1. Yüce Allah buyurdu: “Âdemoğlunun bütün ameli kendisi içindir, yalnız oruç benim içindir; onu ben ödüllendireceğim. Oruç (kötü işlere karşı insanı koruyucu) bir kalkandır. Biriniz oruç tuttuğu gün, kötü söz (zinâya, günâha dair söz) söylemesin, bağırıp çağırmasın. Biri kendisine söverse: ‘Ben oruçluyum, ben oruçluyum!’ desin. Muhammed’in nefsi elinde bulunan Allah’a andolsun ki oruçlunun ağzının kokusu, Allah katında misk kokusundan daha hoştur. Oruçlu için iki sevinç vardır: Orucunu açtığı zaman orucunu açmakla sevinir; Rabbine kavuştuğu zaman da orucuyla sevinir.”[4] Buhârî’nin başka bir rivâyetinde, bu Kudsî Hadîste şu ilâve vardır: “(Oruçlu,) Benim için yemesini, içmesini ve şehvetini bırakır. Oruç benim içindir. Onu ben ödüllendireceğim. Yapılan iyiliğe on kat sevap vardır.”
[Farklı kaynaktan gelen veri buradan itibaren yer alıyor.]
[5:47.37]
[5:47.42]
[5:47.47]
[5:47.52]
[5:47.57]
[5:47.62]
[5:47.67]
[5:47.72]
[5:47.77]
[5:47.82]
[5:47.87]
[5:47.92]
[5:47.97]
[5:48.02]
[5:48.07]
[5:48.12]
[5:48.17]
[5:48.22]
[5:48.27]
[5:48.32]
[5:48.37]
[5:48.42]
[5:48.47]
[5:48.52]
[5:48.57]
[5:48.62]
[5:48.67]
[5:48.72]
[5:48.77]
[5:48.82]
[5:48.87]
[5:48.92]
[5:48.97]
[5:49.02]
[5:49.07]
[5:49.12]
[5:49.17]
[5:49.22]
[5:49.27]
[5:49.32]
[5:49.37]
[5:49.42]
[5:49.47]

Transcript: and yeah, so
2. “Ramazan girdiği zaman gök (yani cennet) kapıları açılır, cehennem kapıları kapatılır, şeytân zincire vurulur.”[5]

3. ”Cennette Reyyân adında bir kapı vardır. Ondan yalnız oruç tutanlar girer, başkaları giremez. ‘Oruç tutanlar nerede?’ diye çağırılır. Oruçlular kalkarlar, (kapıdan) içeri girerler. Onlar girince kapı kapanır, o kapıdan onlardan başkası giremez.”[6]

4. “Kim inanarak ve Hak rızası için kalkıp Kadir gecesi namaz kılarsa geçmiş günâhı affedilir ve kim inanarak ve Hak rızası için Ramazanda oruç tutarsa geçmiş günâhı affedilir.”[7]
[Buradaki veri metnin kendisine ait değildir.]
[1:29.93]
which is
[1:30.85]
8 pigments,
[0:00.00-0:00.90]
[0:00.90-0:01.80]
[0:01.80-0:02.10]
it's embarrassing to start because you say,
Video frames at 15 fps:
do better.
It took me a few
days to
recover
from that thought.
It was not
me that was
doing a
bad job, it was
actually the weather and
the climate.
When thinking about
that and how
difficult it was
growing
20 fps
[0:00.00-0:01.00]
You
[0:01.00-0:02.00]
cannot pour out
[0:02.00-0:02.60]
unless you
Muhammed İzzet Derveze, hadîslerden yararlanarak orucun hükümlerini şöyle özetlemiştir:

1. Hayız, nifâs halinde bulunan kadınlar, oruçlarını yer, başka günlerde tutarlar[8] .

Rivâyetlerde ayız ve nifas halindeki kadınların namaz kılamayacakları, oruç tutamayacakları, ancak daha sonra bu ibâdetlerini kazâ edecekleri yer almaktadır. Bu rivâyetler, dinin rûhuna uygun değildir. Çünkü kadınların bu durumu, kendi arzularıyla oluşan bir hal değil, kendilerinin hiç de istemedikleri bir özürdür. İslâmda özürlü, her vakit için abdest alarak namazını kılabilir, ibâdetini yapar.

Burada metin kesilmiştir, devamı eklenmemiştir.